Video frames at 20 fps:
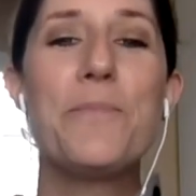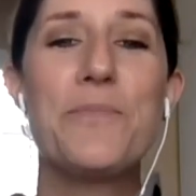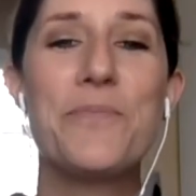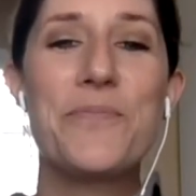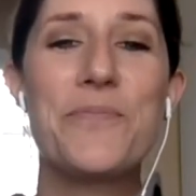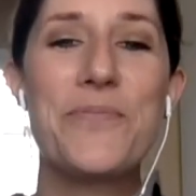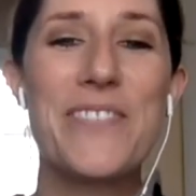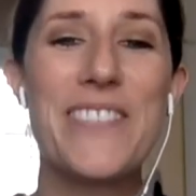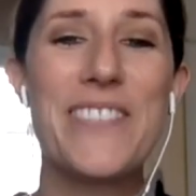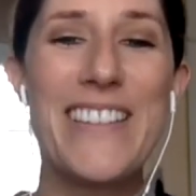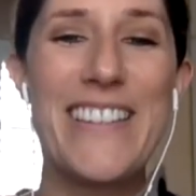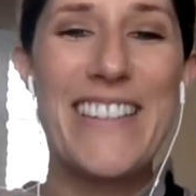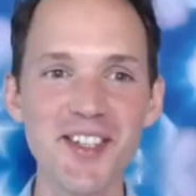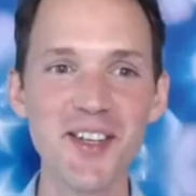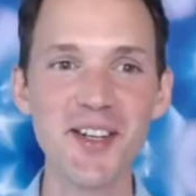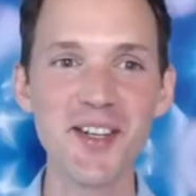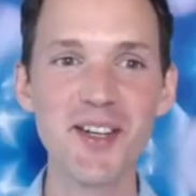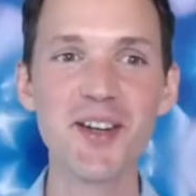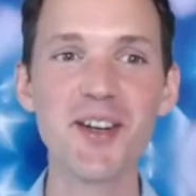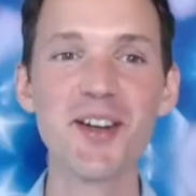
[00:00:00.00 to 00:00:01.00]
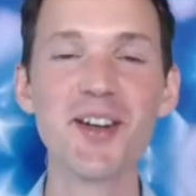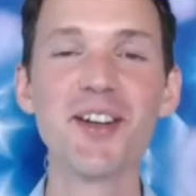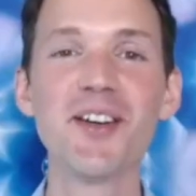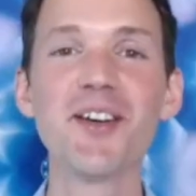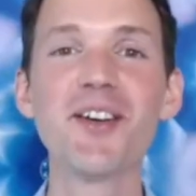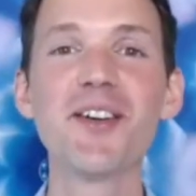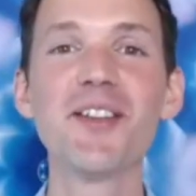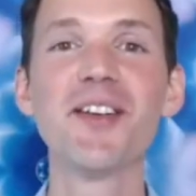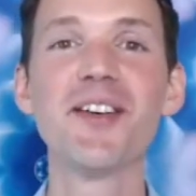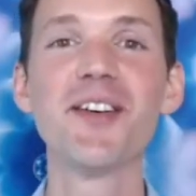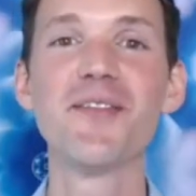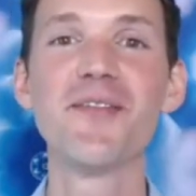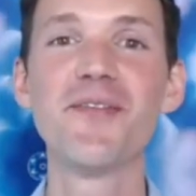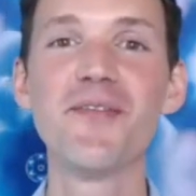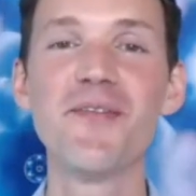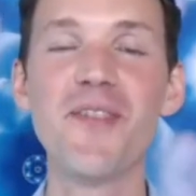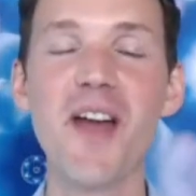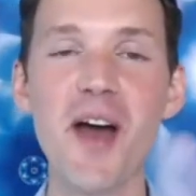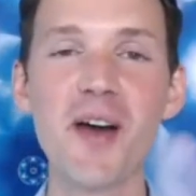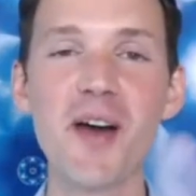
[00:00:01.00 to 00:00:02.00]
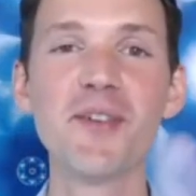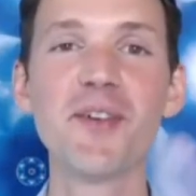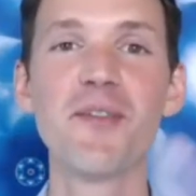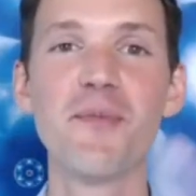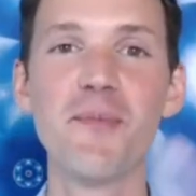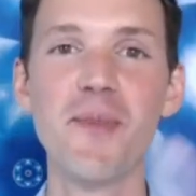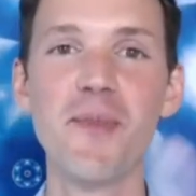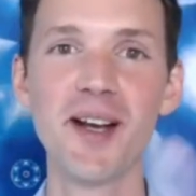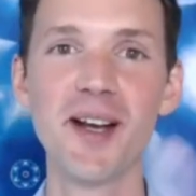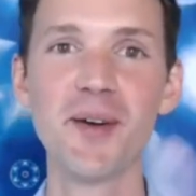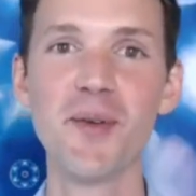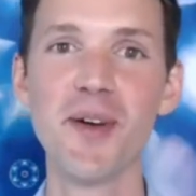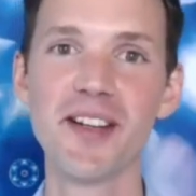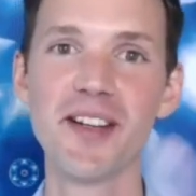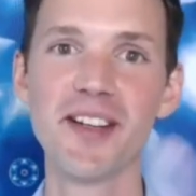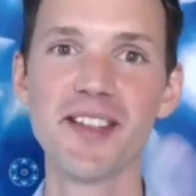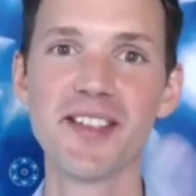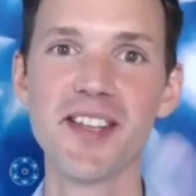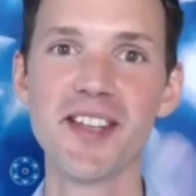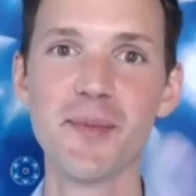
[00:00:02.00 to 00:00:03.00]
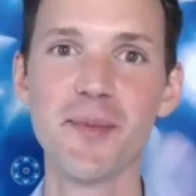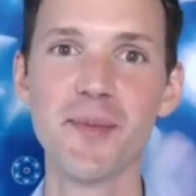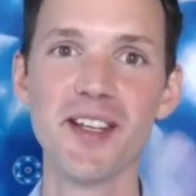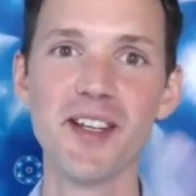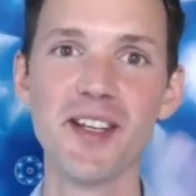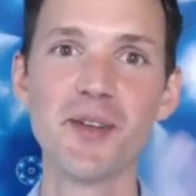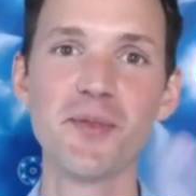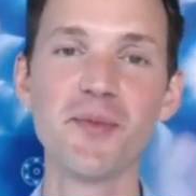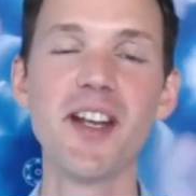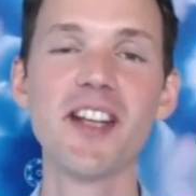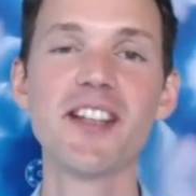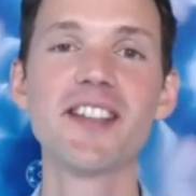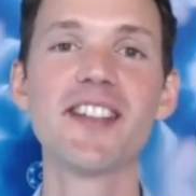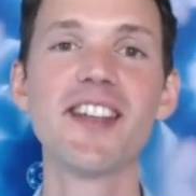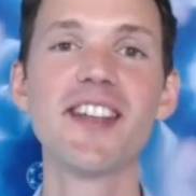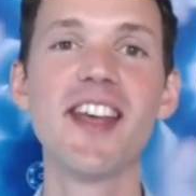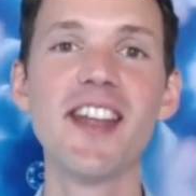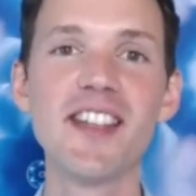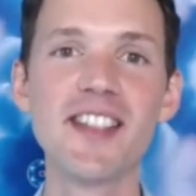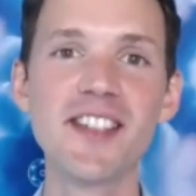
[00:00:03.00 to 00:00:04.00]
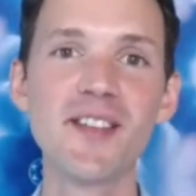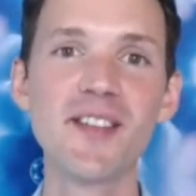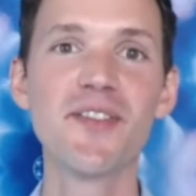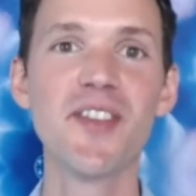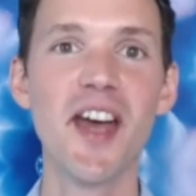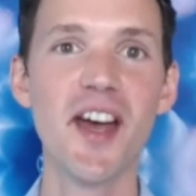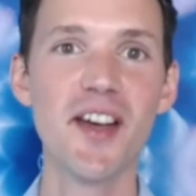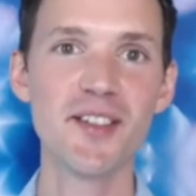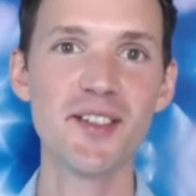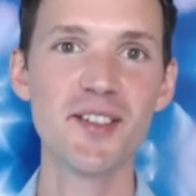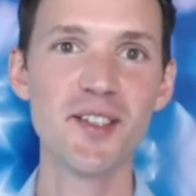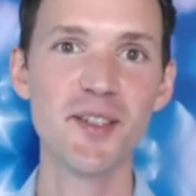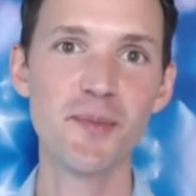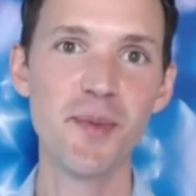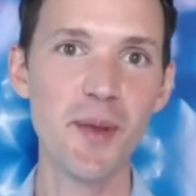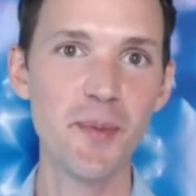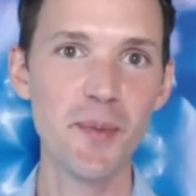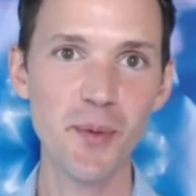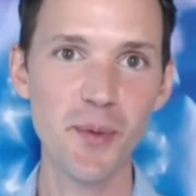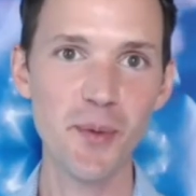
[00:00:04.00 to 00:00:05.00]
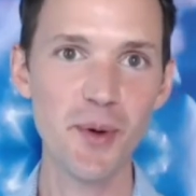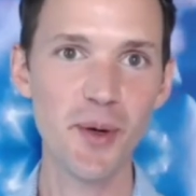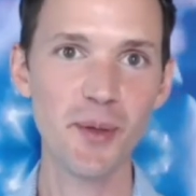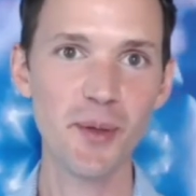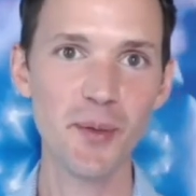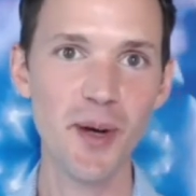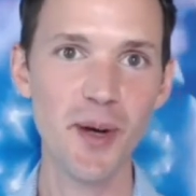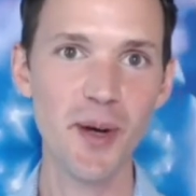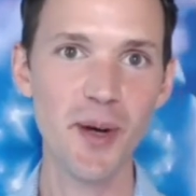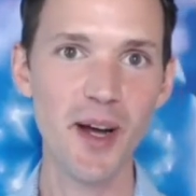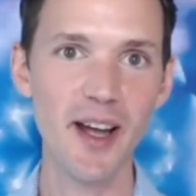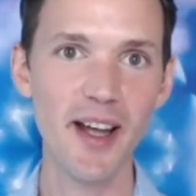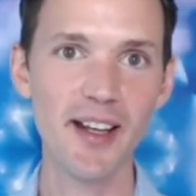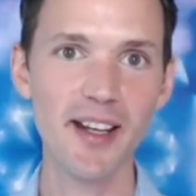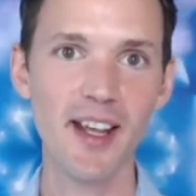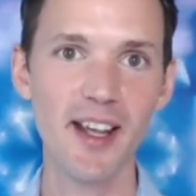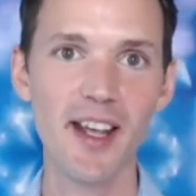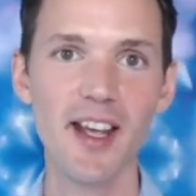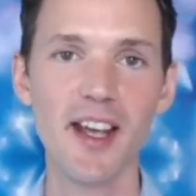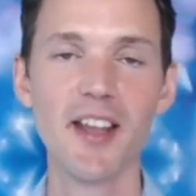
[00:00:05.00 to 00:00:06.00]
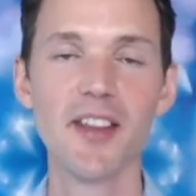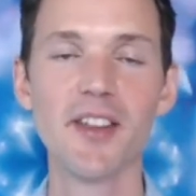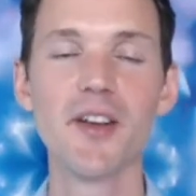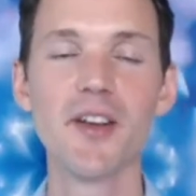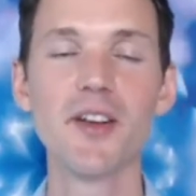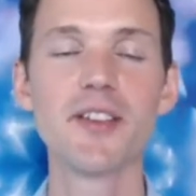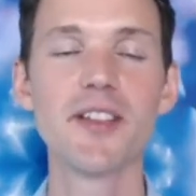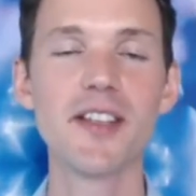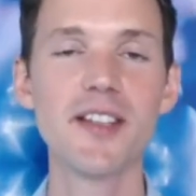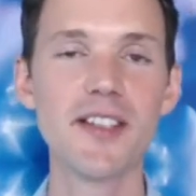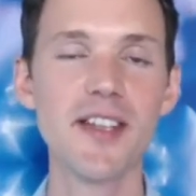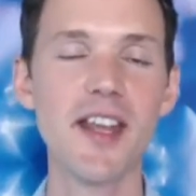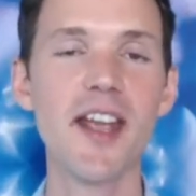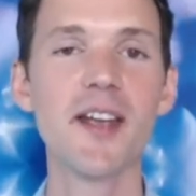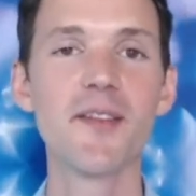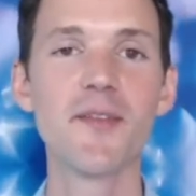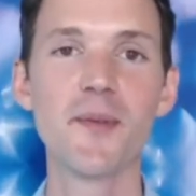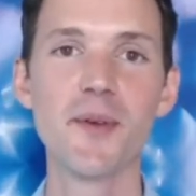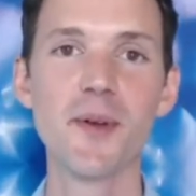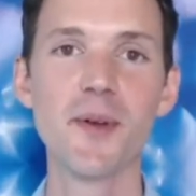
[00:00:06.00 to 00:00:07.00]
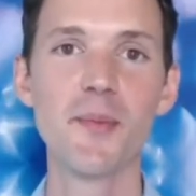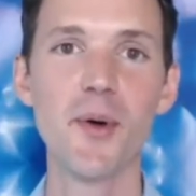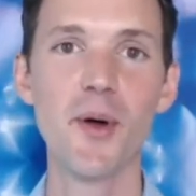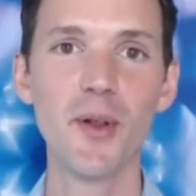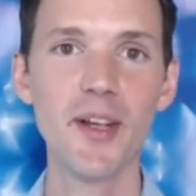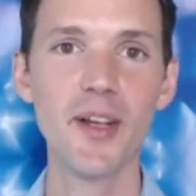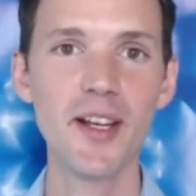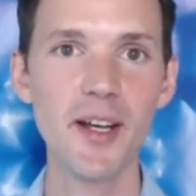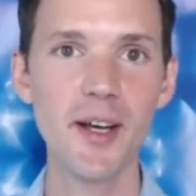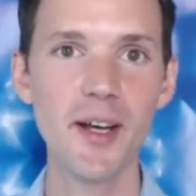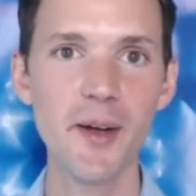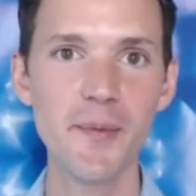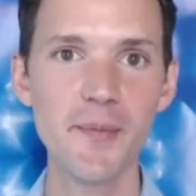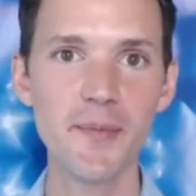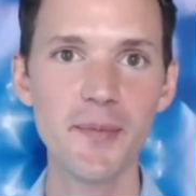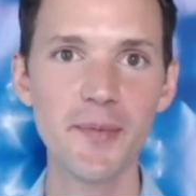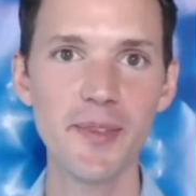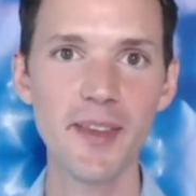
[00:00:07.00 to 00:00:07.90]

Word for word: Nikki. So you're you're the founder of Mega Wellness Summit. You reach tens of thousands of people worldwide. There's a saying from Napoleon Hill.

•••

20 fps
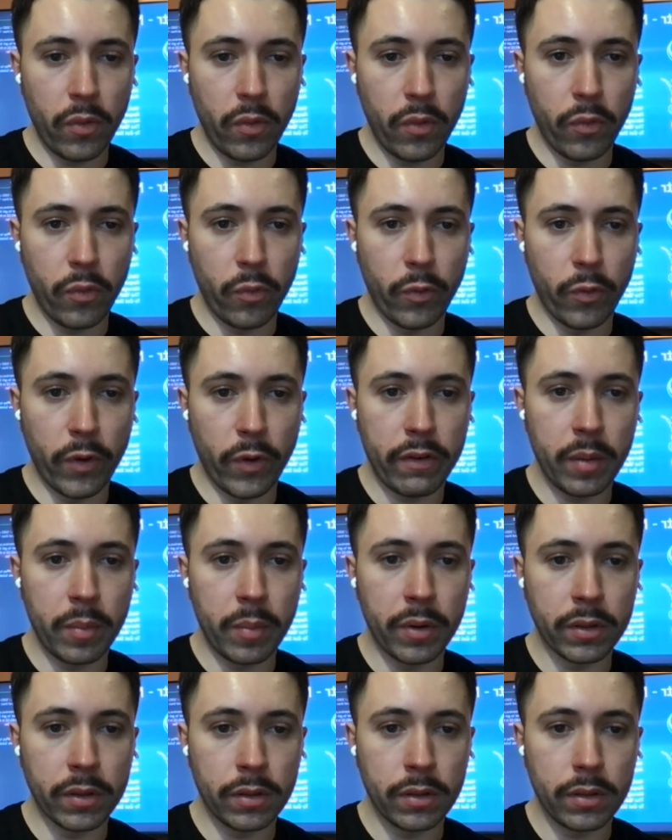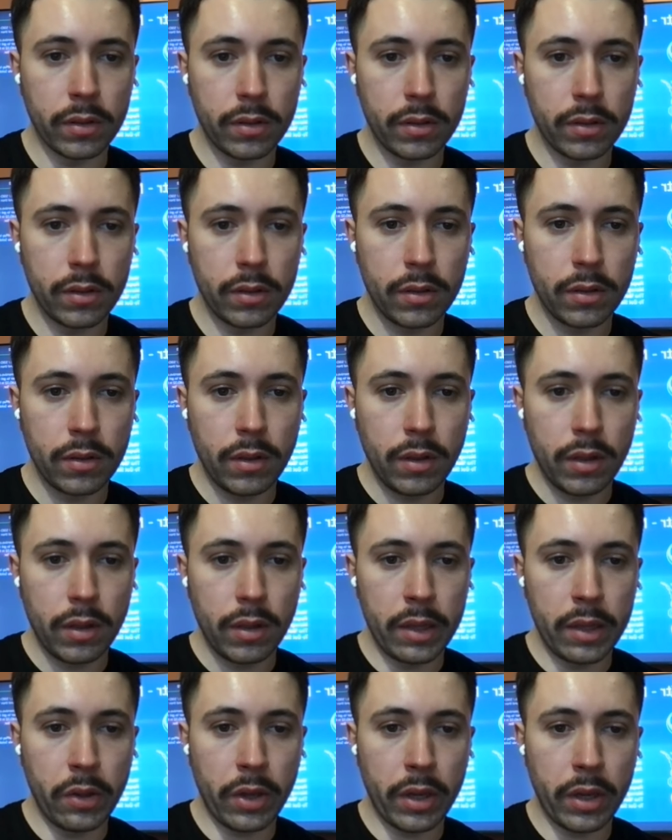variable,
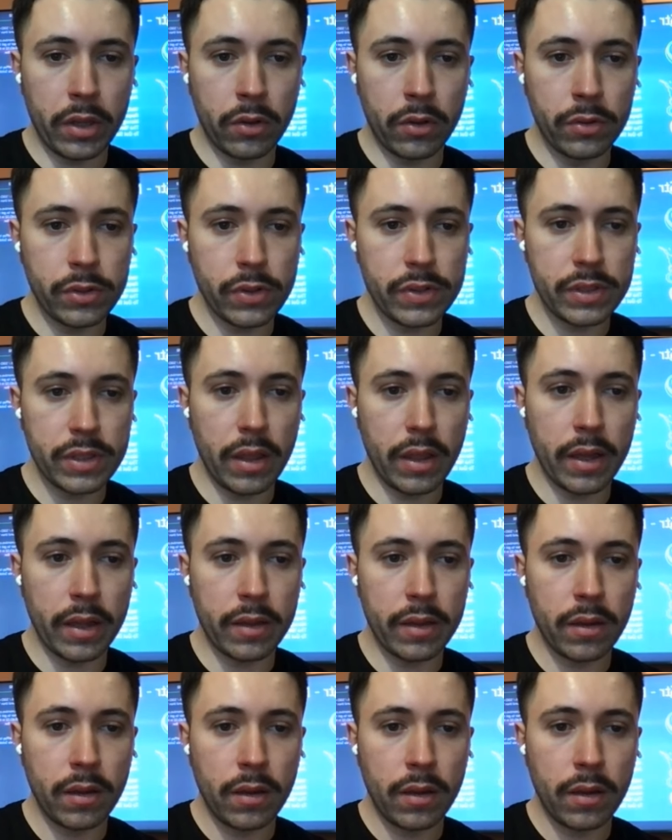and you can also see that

•••

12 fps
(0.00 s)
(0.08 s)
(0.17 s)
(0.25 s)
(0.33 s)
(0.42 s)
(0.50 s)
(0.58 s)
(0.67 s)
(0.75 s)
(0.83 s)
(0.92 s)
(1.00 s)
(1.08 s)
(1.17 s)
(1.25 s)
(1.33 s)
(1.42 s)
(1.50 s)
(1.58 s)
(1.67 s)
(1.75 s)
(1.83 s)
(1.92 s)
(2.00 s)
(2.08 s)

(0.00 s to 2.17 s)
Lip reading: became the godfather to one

•••

WHAT IS NEEDED
Nothing outside the stretch above, from the line with "[00:00:02.00 to 00:00:03.00]" through the line with "Word for word: Nikki.", is set down. Transcribe that stretch exactly, ends included, but not its pictures.

OUTPUT FOR THIS TASK
[00:00:02.00 to 00:00:03.00]
[00:00:03.00 to 00:00:04.00]
[00:00:04.00 to 00:00:05.00]
[00:00:05.00 to 00:00:06.00]
[00:00:06.00 to 00:00:07.00]
[00:00:07.00 to 00:00:07.90]

Word for word: Nikki. So you're you're the founder of Mega Wellness Summit. You reach tens of thousands of people worldwide. There's a saying from Napoleon Hill.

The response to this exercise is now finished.